[Mpi3-hybridpm] Endpoints Proposal

Wed Mar 20 06:04:05 CDT 2013

Hi Bronis,

> Do you really need endpoints for this? Do you want to
> send from multiple threads or do you want multiple
> threads to participate in processing the messages?
> Might a better way to specify a set of (nonblocking?)
> messages and an underlying implementation that parallelizes
> their processing suffice?

While it is not in the current proposal - which is to say, my comments
that follow should not undermine the existing proposal - what I really
need is lockless communication from multiple threads, which is exactly
what PAMI endpoints provide already.

It is certainly possible to post a bunch of nonblocking send/recv and
let MPI parallelize in the waitall, but since I know exactly what this
entails on Blue Gene/Q w.r.t. how the implementation funnels all those
concurrent operations into shared state and then pulls them all back
out into multiple comm threads, I know that what you're proposing here
is nowhere near as efficient as it could be.

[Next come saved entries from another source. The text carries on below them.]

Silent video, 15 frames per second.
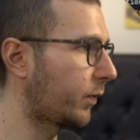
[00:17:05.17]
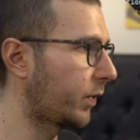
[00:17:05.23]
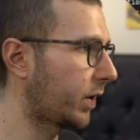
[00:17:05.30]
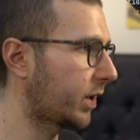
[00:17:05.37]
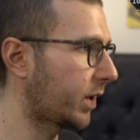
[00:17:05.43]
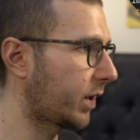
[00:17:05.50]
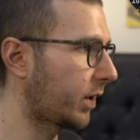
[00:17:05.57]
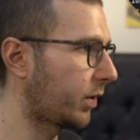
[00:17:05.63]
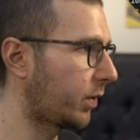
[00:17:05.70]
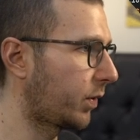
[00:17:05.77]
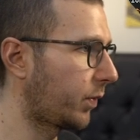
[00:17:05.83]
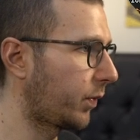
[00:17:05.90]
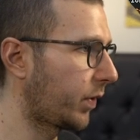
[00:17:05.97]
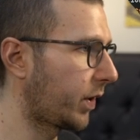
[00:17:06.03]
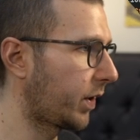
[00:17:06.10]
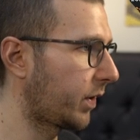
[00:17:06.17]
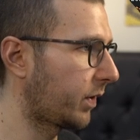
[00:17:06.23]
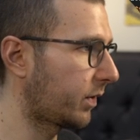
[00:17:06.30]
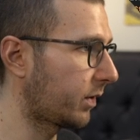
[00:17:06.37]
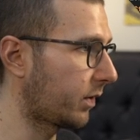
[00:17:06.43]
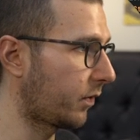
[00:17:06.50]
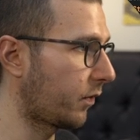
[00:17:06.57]
we can go with
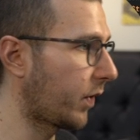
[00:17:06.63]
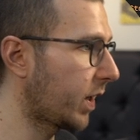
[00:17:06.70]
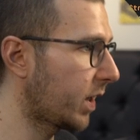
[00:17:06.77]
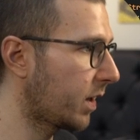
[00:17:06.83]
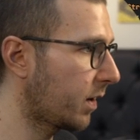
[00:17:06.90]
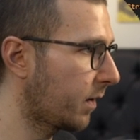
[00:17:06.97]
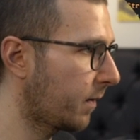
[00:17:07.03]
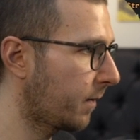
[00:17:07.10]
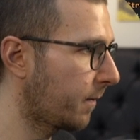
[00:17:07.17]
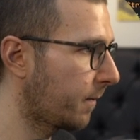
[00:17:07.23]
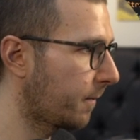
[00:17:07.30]
green,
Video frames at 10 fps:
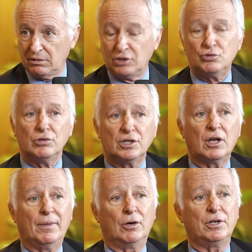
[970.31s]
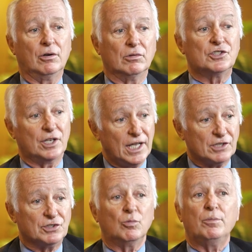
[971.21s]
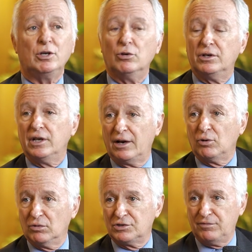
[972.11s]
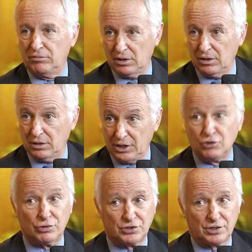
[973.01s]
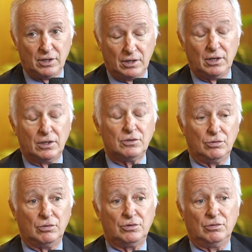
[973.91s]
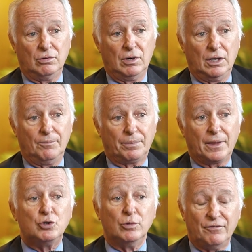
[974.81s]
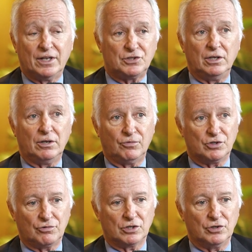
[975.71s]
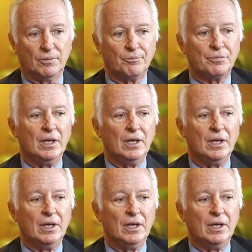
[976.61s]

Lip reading: They should come out here and say, yes, it would be good in everyone's interest to invest in infrastructure.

And Blue Gene/Q has by far the best support for MPI_THREAD_MULTIPLE
available, so the situation on any other platform is much, much worse.
 What happens if I want to do send/recv from 240 OpenMP threads on
Intel MIC (let's ignore the PCI connection for discussion purposes)?
What happens when all the message headers get pushed into a shared
queue (that certainly can't be friendly to the memory hierarchy) and
then we enter waitall?  If you have good ideas on how to make this as
efficient as the way it would happen with PAMI-style endpoints, please
let me know.

I have considered how it looks when each thread uses a different
communicator and the MPI implementation can use a per-comm message
queue.  However, this precludes the possibility of inter-thread comm
via MPI on those threads, which means I now have to complete reinvent
the wheel if I want to do e.g. an allreduce within my threads.  OpenMP
might make this possible but I write primarily Pthread and TBB apps.
I'd like to be able to have Pthreads = endpoints calling MPI
collectives just like I can with processes.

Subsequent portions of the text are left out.